_Study material_.
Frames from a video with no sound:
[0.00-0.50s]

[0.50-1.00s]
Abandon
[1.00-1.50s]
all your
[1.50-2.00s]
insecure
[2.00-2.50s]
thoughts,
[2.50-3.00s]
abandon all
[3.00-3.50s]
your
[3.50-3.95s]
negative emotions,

_Exercise directions_. Return the records given above in their entirety, word for word.

_Response below_.
Frames from a video with no sound:
[0.00-0.50s]

[0.50-1.00s]
Abandon
[1.00-1.50s]
all your
[1.50-2.00s]
insecure
[2.00-2.50s]
thoughts,
[2.50-3.00s]
abandon all
[3.00-3.50s]
your
[3.50-3.95s]
negative emotions,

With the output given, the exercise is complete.